▶ [What to produce] I would like the lines below, from the one with "(9.90 s to 10.80 s)" through the one with "(0.00 s to 12.40 s)", copied exactly and without any pictures.
**** Dataset records
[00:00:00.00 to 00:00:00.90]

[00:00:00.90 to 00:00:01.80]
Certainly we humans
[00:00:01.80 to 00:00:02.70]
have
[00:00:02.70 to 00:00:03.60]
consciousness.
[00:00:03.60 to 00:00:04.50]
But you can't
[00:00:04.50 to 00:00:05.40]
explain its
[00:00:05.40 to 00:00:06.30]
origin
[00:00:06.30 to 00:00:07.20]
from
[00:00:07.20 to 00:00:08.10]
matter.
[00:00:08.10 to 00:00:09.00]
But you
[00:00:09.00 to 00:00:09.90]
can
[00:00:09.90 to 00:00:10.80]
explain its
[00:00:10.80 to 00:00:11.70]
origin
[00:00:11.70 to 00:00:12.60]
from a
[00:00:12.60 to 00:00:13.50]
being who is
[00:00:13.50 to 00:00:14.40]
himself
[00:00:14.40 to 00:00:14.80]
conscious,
********
**** Dataset records
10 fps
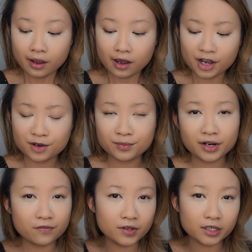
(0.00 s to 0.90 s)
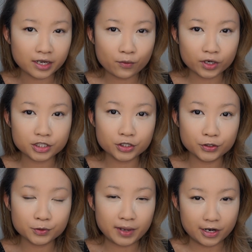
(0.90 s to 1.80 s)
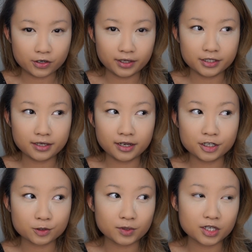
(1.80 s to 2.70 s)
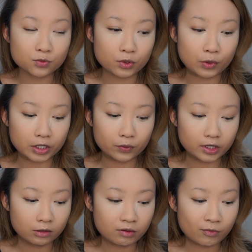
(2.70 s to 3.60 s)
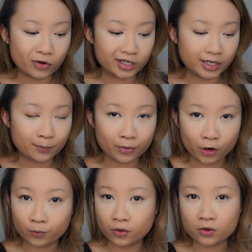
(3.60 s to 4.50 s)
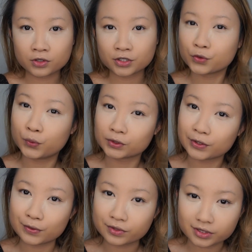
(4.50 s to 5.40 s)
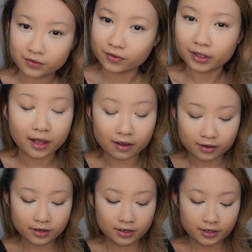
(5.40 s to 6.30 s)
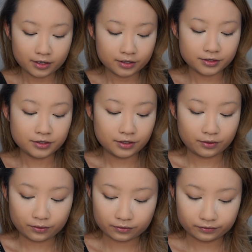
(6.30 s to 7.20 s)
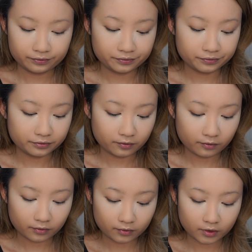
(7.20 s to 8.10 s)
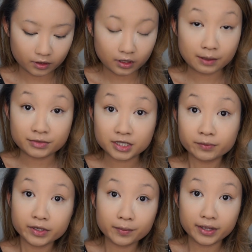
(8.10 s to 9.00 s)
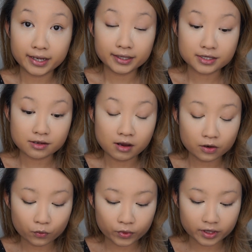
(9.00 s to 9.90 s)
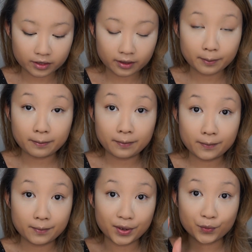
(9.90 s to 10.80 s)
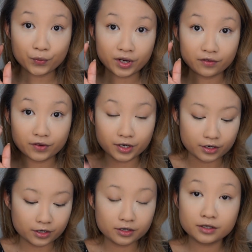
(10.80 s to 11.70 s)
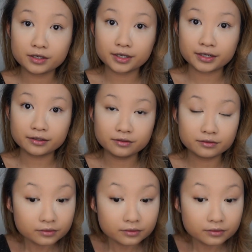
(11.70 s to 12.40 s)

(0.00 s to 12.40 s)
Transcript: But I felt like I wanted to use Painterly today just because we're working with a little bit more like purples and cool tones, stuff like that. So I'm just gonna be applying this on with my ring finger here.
********
**** Dataset records
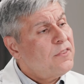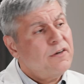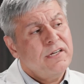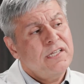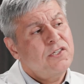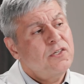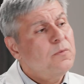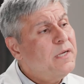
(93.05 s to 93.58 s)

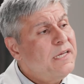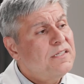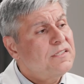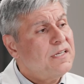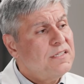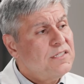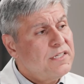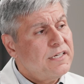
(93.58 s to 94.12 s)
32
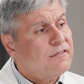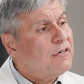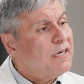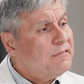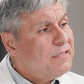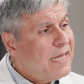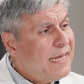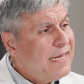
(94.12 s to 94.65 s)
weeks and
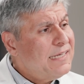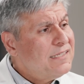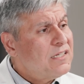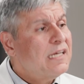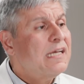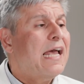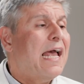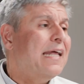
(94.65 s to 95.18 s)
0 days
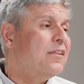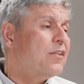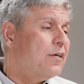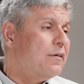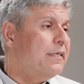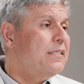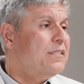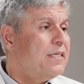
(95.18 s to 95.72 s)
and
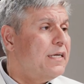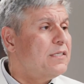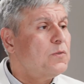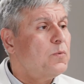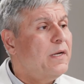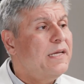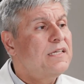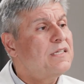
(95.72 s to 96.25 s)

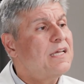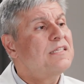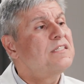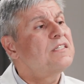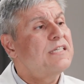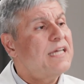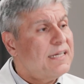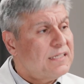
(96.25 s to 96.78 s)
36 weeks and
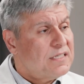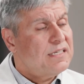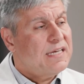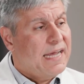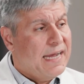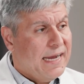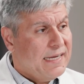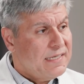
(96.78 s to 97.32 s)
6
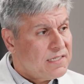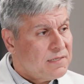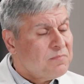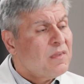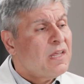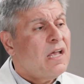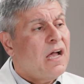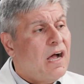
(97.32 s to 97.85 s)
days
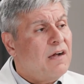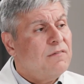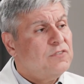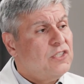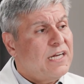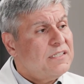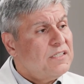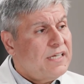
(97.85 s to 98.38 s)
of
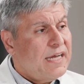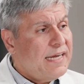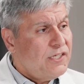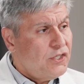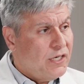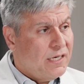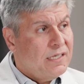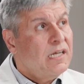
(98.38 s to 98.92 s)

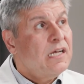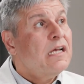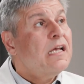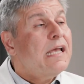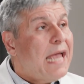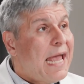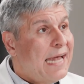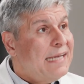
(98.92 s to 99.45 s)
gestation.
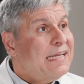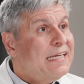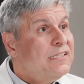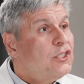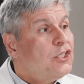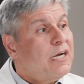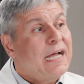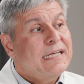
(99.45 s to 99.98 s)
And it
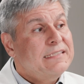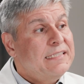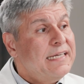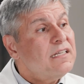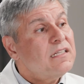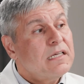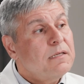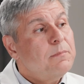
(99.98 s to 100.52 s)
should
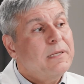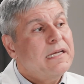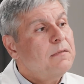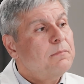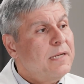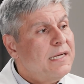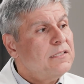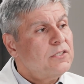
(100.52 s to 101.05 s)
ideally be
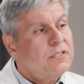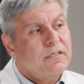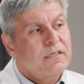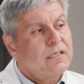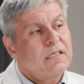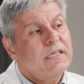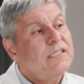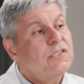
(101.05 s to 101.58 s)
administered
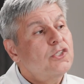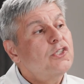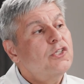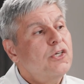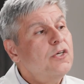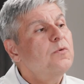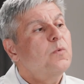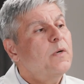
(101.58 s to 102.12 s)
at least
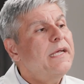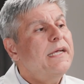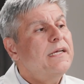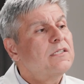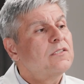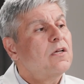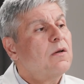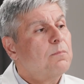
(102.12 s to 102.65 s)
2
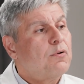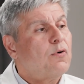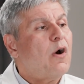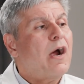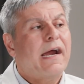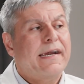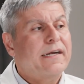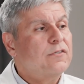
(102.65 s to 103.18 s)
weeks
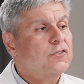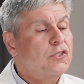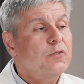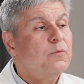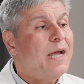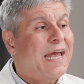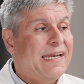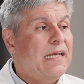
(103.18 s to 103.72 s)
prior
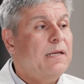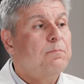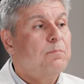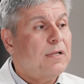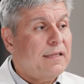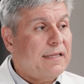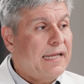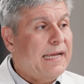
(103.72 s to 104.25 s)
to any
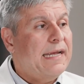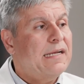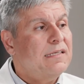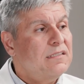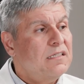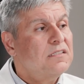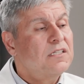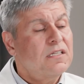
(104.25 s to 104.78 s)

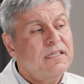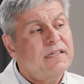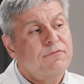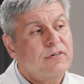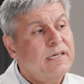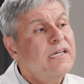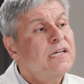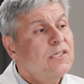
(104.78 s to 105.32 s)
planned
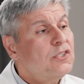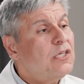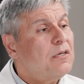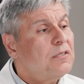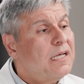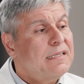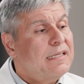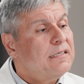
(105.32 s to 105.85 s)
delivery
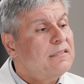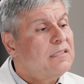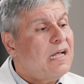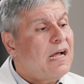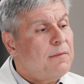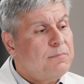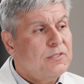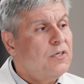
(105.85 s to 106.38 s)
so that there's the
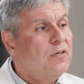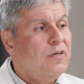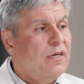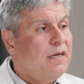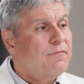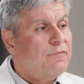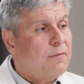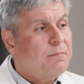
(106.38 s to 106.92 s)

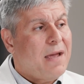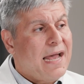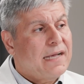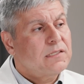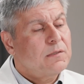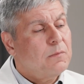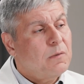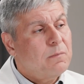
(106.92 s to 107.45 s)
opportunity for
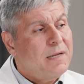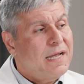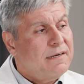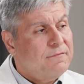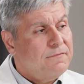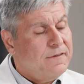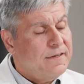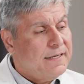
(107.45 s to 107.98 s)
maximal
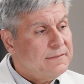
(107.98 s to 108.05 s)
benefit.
********
▶ [Task output]
(9.90 s to 10.80 s)
(10.80 s to 11.70 s)
(11.70 s to 12.40 s)

(0.00 s to 12.40 s)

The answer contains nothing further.